For a long time, neither of us spoke again. He went back to coloring, and I watched him, my heart heavy. But then, slowly, he scooted a little closer to me, his shoulder brushing mine as he worked on filling in a truck with orange.
My hand shook as I tried to resume coloring. This was why I came here every week when I wasn’t working. For moments like this, where it felt like maybe…I’d made a difference.
I smiled down at him, watching as he concentrated on the picture, and for the first time, I saw a little light in his eyes. It wasn’t much, but it was a start. And I’d keep coming back, again and again, until that light grew.
“Want to color another one after this?” I asked, my voice soft.
He nodded, and this time, his eyes met mine with the smallest hint of a smile.
Later, I was packing up the crayons, putting them back in their box, when one of the staff members—Vicky, I think her name was—walked up beside me, smiling. “You’re really good with him, you know,” she said, nodding toward Rome, who was still quietly coloring at the table.
I glanced at him, a small, warm flicker lighting up in my chest as I watched him still focused on his drawing. But it faded as quickly as it came when Vicky added, “You’ll make a great mom someday.”
The words hit me harder than they should’ve. I froze for a split second, my heart stuttering in my chest, but I forced a smile, something practiced and easy, as I turned back to her. “Thanks,” I said, my voice calm and steady.
But inside, I flinched.
The smile felt like a mask, stretched too tight, too forced. A good mom? No. That wasn’t in the cards for me. It would never be in the cards for me. Not after everything that had been done to me, after everything I’d survived. My body was a battlefield, scarred and ruined in ways no one could see, in ways I couldn’t fix.
A rush of memories hit me at once.
My hands were shaking as I stared at the test in front of me, two pink lines on it that stared back at me like a cruel joke. I’d been careful—as careful as I could be in this job, but it hadn’t mattered. None of it mattered.
I was pregnant.
I didn’t have time to figure out what to do next. Everett found the test in the trash the next morning. He didn’t say anything at first. He just stood there, holding it up with two fingers, his face cold and unreadable.

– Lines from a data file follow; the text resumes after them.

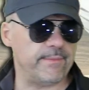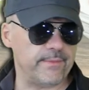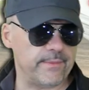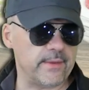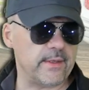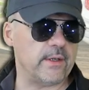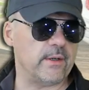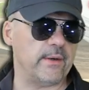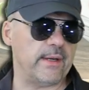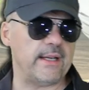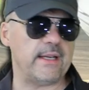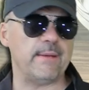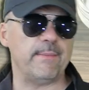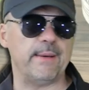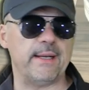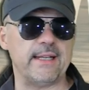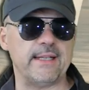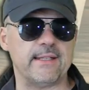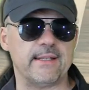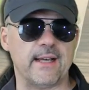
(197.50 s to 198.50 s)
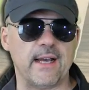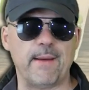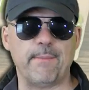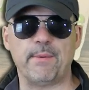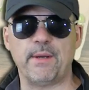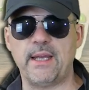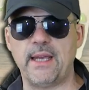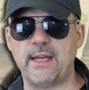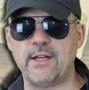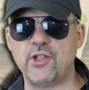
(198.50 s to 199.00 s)
you know anybody's
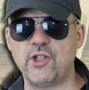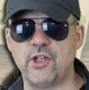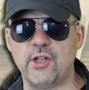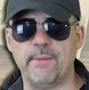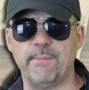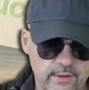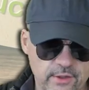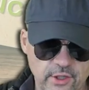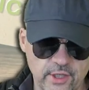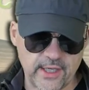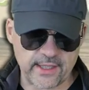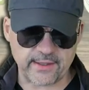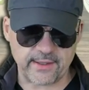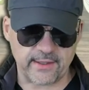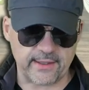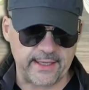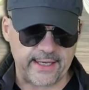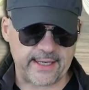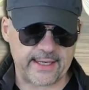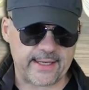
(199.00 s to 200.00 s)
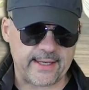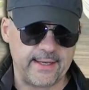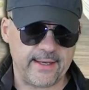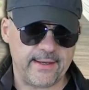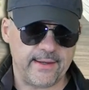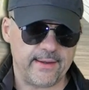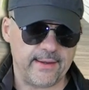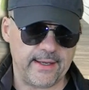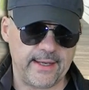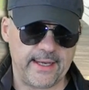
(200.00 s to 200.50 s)
comprehension. Check the link
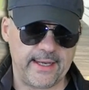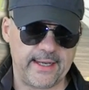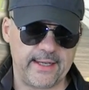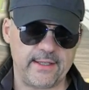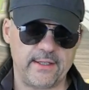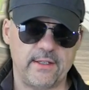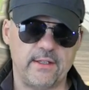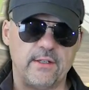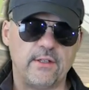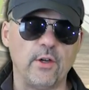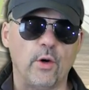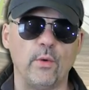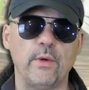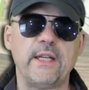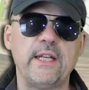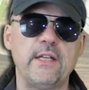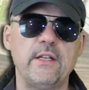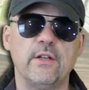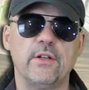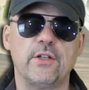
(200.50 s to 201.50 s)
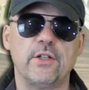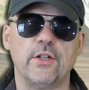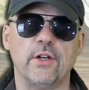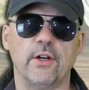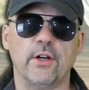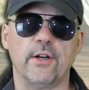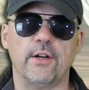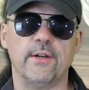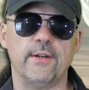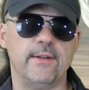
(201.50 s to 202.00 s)
and don't eat your
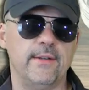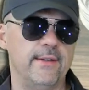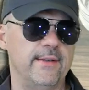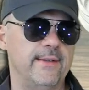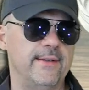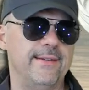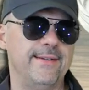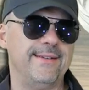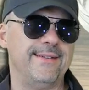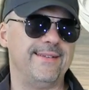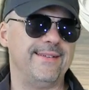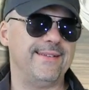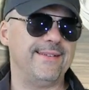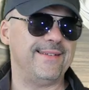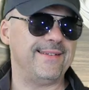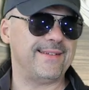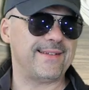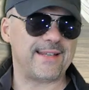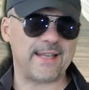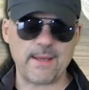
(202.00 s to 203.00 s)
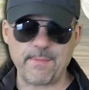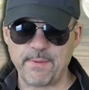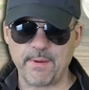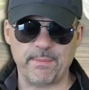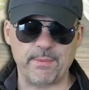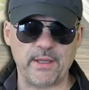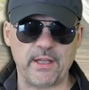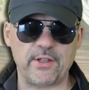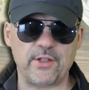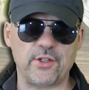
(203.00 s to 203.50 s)
sugar. Keep your
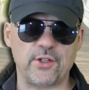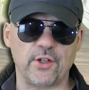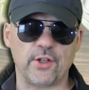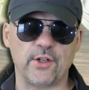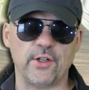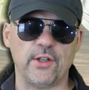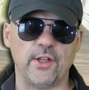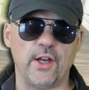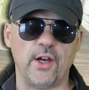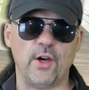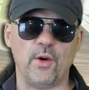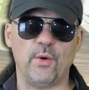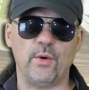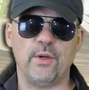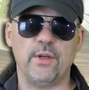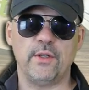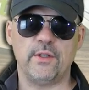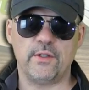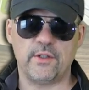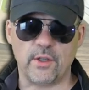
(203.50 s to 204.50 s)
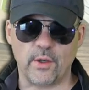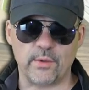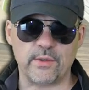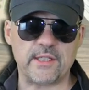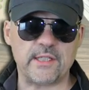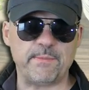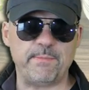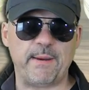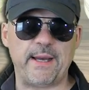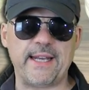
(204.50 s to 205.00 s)
blood sugar low.
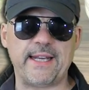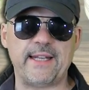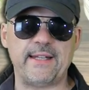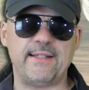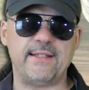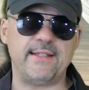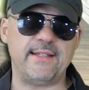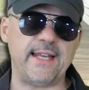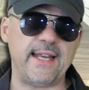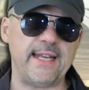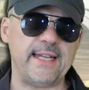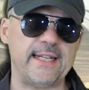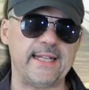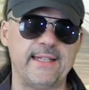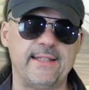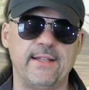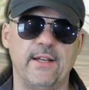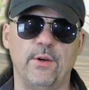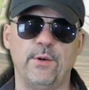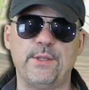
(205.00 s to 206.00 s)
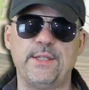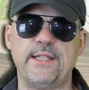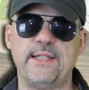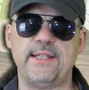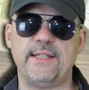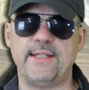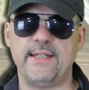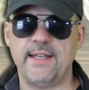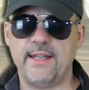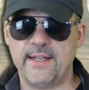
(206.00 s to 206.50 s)
Don't spike it. Stay in
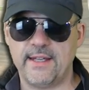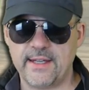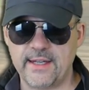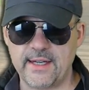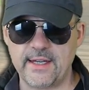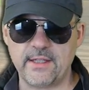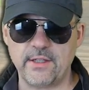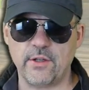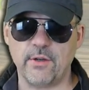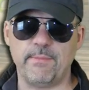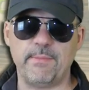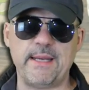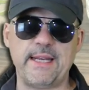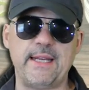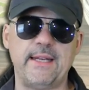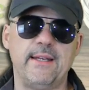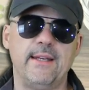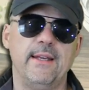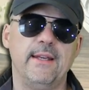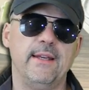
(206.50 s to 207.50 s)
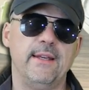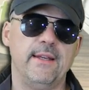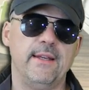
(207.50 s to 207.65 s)
ketosis. Eat your meat,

“Who?” he asked, his voice like ice. Somehow he seemed to think that this wasn’t a client’s child. That I’d broken the rules.
I couldn’t answer to defend myself, though. My throat felt like it had closed up, my entire body shaking with fear.
“Who?” he asked again, louder this time.
I still couldn’t speak, the words lodged in my throat, suffocating me.
His face twisted in disgust as he threw the test across the room.
Before I could even react, he grabbed my arm, dragging me out of the house and into his car. The ride was silent, but the tension in the air was suffocating. I wanted to ask where we were going, but I was too scared. And…I already knew.
We pulled up to a rundown building on the edge of town, the windows dirty and the paint peeling. It didn’t look like a clinic. It looked like a place people went to disappear.
Everett led me inside as if he was taking me to the mall. “This is for your own good,” he said, his voice low and soothing. “I won’t have you ruined because of your carelessness.”
And then I was in a back room, where a man in a lab coat waited, the stench of antiseptic thick in the air.
“Take care of it,” Everett had told him, his voice cold and indifferent.
The doctor didn’t ask any questions. He just nodded, motioning for me to get on the table. The room spun as I laid down, my body shaking, my heart pounding in my ears. I wanted to scream, to run, but I couldn’t. I was trapped. I was put under a light sedation, and then the room seemed to float around me.
The procedure was quick and impersonal. Afterward, I clenched my fists so hard that my nails dug into my palms, trying to focus on anything but the pain. But there was no escaping it. There was no escaping any of it.
“Ready to go?” Everett asked in a bland, pleasant voice as he came in an hour later. “You’ll feel better once you get back home.”
I couldn’t move. I couldn’t speak. I just lay there, staring at the ceiling, tears streaming down my face, wishing I could disappear.
I blinked as I came back to the present, bile filling my mouth as I fought the urge to throw up.
Vicky didn’t notice the shift. She kept smiling, like she’d paid me the nicest compliment in the world and didn’t even realize the wreckage she’d stirred up inside me. “It’s not easy to get Rome to open up, but you’ve got a way with him. Kids need that. They need someone who gets them, someone patient.”